Here is a square.
Wait, it’s not just a square.
There’s more of those.
They feel lonely. Can we help them?
Yes! See, they are now connected and can talk to each other. Much better!
Except… Oh no.
As you awoke one morning from uneasy dreams you found yourself transformed in your bed into a software engineer. A calamity that I find all too familiar.
Now it’s on us to figure out how that network should work.
With time and effort, you and I can come up with a protocol that will let bytes go through that cable. We can even make it decently quick and send pictures of exotic tropical fish to each other. It’s relatively easy — both sides of the cable are under our control, so we can agree on the speed of exchange, making sure that the sending computer does not overload the receiving one. All’s good, and the sun is shining 🕶️.
Except… Oh no.
I have more than one cable plugged into my computer. You have an ongoing amphibian emergency that can only be helped by receiving frog pictures. I don’t have any, but someone in my network has them.
Computers are now interconnected into a large network, and all links are different. A family of magpies made a nest in Ben’s network cabinet, so every time the adult magpies bring food back, the link between me and Ben slows down.
Ben’s a smart guy. He knows that electrons are fickle, and the connection speed varies, so he adds a buffer to his computer. If his link to me is slow, he can still receive more from Li, filling the buffer, and transmit it further as fast as he can. This way, the bandwidth is utilized as efficiently as possible, and transient spikes of traffic or slowdowns are buffered.
Let’s zoom in.
Look closely: Magpie parents are working hard, and the buffer is full. Packets trickle through, but they can only get into the buffer as fast as it is emptied on the other side. Ben’s computer asks Li’s to slow down.
Now imagine that there is more than one type of packet. Some of the packets belong to a voice call that is happening over the same link!
Voice packets need to get through quickly, but instead, they wait in the queue that doesn’t go anywhere. The buffer doesn’t help throughput; it’s not transient anymore and it just sits there. The buffer is actively harmful — it adds a delay! The entire link from Li to me is not only at maximum throughput, it’s also slow to react. The latency gets higher for no benefit.
This is called bufferbloat.
Bufferbloat is so common that we don’t even think about it. Of course, video calls drop out and glitch when you download something, duh! The Internet is working hard, it’s only natural that it’s a bit slow to react.
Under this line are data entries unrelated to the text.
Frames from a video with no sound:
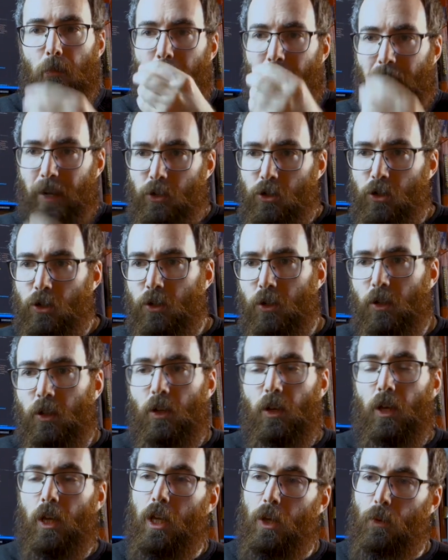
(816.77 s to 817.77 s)
the manager.
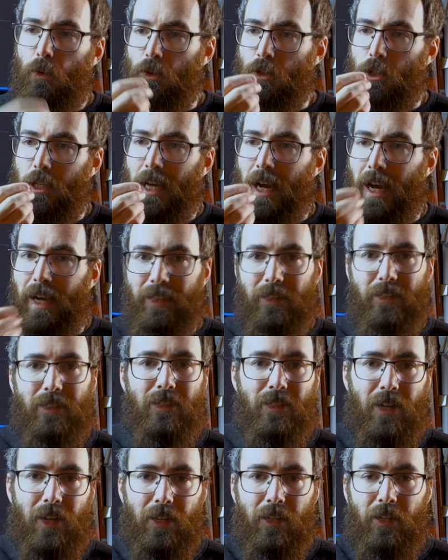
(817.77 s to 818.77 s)
He was the guy
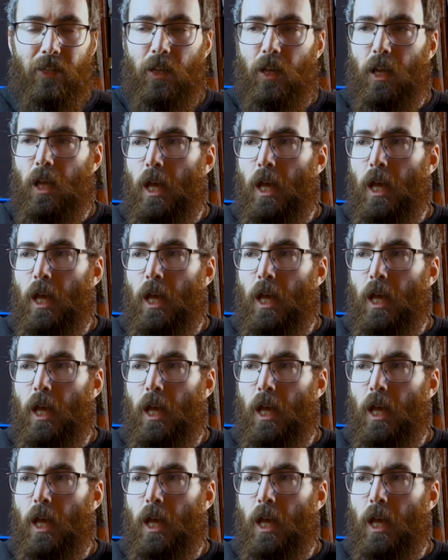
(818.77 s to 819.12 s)
deciding.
It doesn’t have to be this way.
Chances are, your connection is faster than 30Mbit up/down. You only need less than 10% of it for a perfectly good Zoom call. If bandwidth is split equally, it should be pretty hard for a home network to not be able to support a video call. Yet in practice, latency-sensitive traffic glitches all the time when the network is busy! People often think it’s the lack of bandwidth, but it’s usually the extra latency caused by bufferbloat.
How bad is bufferbloat, really?
I tested my home connection with Flent.
Here is what happens in Figure 1’s graph:
- Flent starts pinging the remote server (both via ICMP and UDP).
- Five seconds into the test, Flent starts uploading and downloading in parallel.
- Flent runs multiple TCP streams with different priorities in parallel. BE/BK/CS5/EF are different priorities.
- Both bandwidth and ping are charted five times a second.
Some conclusions:
- The download is pretty stable at 75Mbit per stream.
- Upload is all over the place, floating from 10Mbit to 5Mbit per stream.
- Ping raises from a few ms to almost 300ms — 0.3s just for one packet to go there and back again! That makes video calls unusable.
- Priorities are ignored.
I also tested pure, non-parallel bandwidth to the same server with iperf3. On my connection, iperf3 shows a total speed of 305Mbit down/48Mbit up. Compared with the numbers above, the total download matches Flent precisely, but the upload slows down two to four times because of the parallel download.
This is not ideal.
If you want to try this at home, I recommend bringing your own Flent test server to the closest AWS data centre instead of the ones provided by Flent. Also, install fping instead of using netperf’s native pinger.
What can I do about it?
Let’s look again at what happens when I’m trying to download something from Li:
The reason why packets bunch is that there is a bandwidth bottleneck on the way. If I could just sign up for a faster contract, the problem would go away, right? To an extent this is true — a faster connection makes it harder to saturate the network.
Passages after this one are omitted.